Les éditions Dupuis publient dans leur collection « Aire Libre » Madones et Putains, de Nine Antico. En prenant appui sur trois femmes aux trajectoires tragiques, l’autrice et dessinatrice française entend radiographier l’Italie du XXe siècle.
Agata, Lucia et Rosalia sont des témoins sacrificiels. À chacune son époque, son milieu social, ses problèmes. Mais toutes ont en commun une existence en butte à une Italie conservatrice, faisant peu de cas des femmes, surtout lorsqu’elles apparaissent trop libres. En trois nouvelles de grande sensibilité, Nine Antico alterne les cadres, d’un sanatorium insulaire aux catacombes napolitains en passant par les chantiers abandonnés d’une Sicile gangrénée par la pègre. L’autrice portraiture des femmes mises au ban de la société transalpine, chacune à leur façon, mais toujours pour des raisons absurdes ou fallacieuses.
Agata paie son tribut au péché contre les mœurs. C’est uniquement parce que sa mère a été assassinée par son amant qu’elle a été contrainte de rejoindre un sanatorium sis sur une île retirée, à l’abri d’un volcan. À une première forme d’injustice (le meurtre passionnel d’une femme) s’en ajoute aussitôt un second (la soustraction de sa fille de la bonne société italienne). Nine Antico aurait pu en rester là, mais elle précise en sus que le Code pénal accorde volontiers des circonstances atténuantes aux hommes coupables de crimes d’honneur. Lucia est elle aussi exposée à une double peine : prisonnière durant la Seconde guerre mondiale d’une ville napolitaine assiégée, elle se voit indûment associée à un crime perpétré par un combattant allemand. Rosalia cherche quant à elle à venger son père et son frère, tombés sous les coups de la mafia sicilienne. Elle apporte une assistance précieuse à des juges (Falcone, Borsellino) qui feront les frais de leur obstination judiciaire.
Madones et Putains tient en trois lignes directrices : des femmes affligées, des hommes infligeant et une Italie affligeante. Cette dernière est religieuse et rétrograde, moralement duale, industriellement en retard, fondamentalement minée par une pègre qui verra dans la victoire des Alliés les conditions idéales d’une résurrection inespérée. Nine Antico narre ainsi à quel point un homicide frappant une femme volage peut être traité avec légèreté par les tribunaux. Elle nous immerge dans des souterrains napolitains où les GI’s constituent à la fois une proie (on les saoule pour les dépouiller) et le vecteur d’une prostitution à grande échelle (une femme sur trois vendait alors son corps pour satisfaire aux besoins basiques à une époque où elles manquaient de tout).

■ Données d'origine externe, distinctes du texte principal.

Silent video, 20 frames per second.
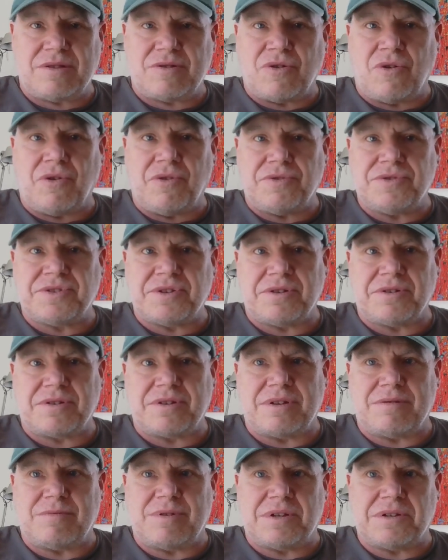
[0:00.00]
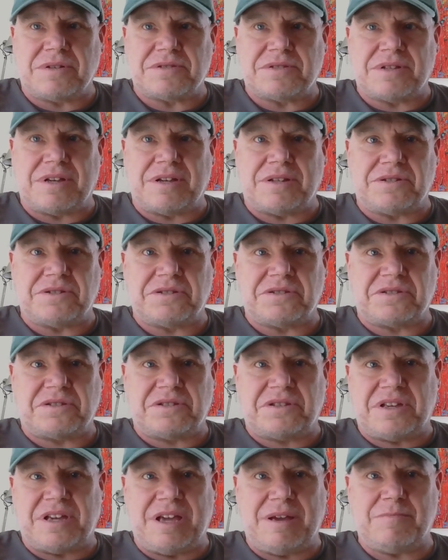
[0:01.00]
cold turkey because I
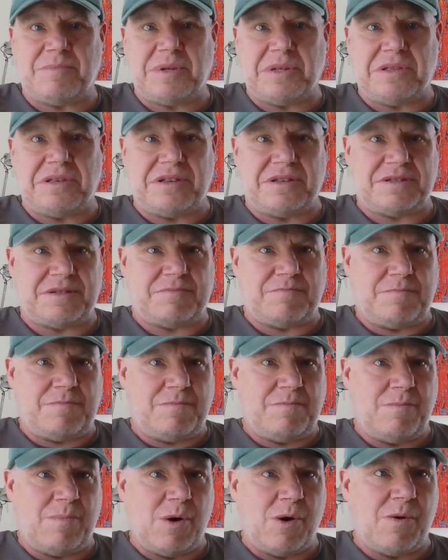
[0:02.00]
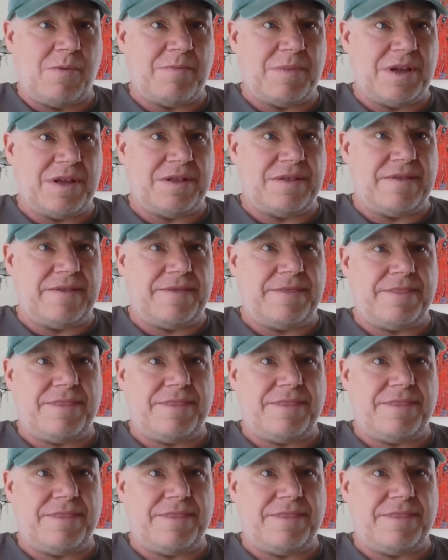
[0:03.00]
just came to this moment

Elle revient enfin sur les centaines de chantiers faramineux laissés en jachère suite aux collusions entre les milieux économiques, politiques et mafieux.
Engagé, l’album se leste aussi de poésie et de sophistications. Il y a d’abord les miroirs tendus entre ces trois femmes-récits et les Saintes portant leur nom, elles aussi éminemment sacrificielles. Il y a, on l’a dit, ces « hommes infligeant », qu’il s’agisse de l’opprobre, la violence, le meurtre, la corruption ou la vengeance. Des bourreaux qui s’ignorent et auxquels Lucia cherche à plaire (au point de jalouser son amie Concetta) tout en les maugréant et en leur portant préjudice. On trouve enfin, tapissant les différentes nouvelles, des critiques adressées à la haute société italienne (et ses momifications hors de prix), à la guerre (et ses victimes collatérales, ses marchés noirs ou ses maladies vénériennes) ou au libéralisme (et ses porosités avec le crime organisé). Étrangement, la femme en ressort plus forte que vulnérable. L’Italie, de son côté, est expurgée de ses visions idylliques et se présente sous son jour le moins avenant. Dans une très large mesure, Nine Antico a organisé l’élévation de l’une dans l’adversité face aux défaillances de l’autre, toujours motivées par des raisons déshonorantes (et masculines).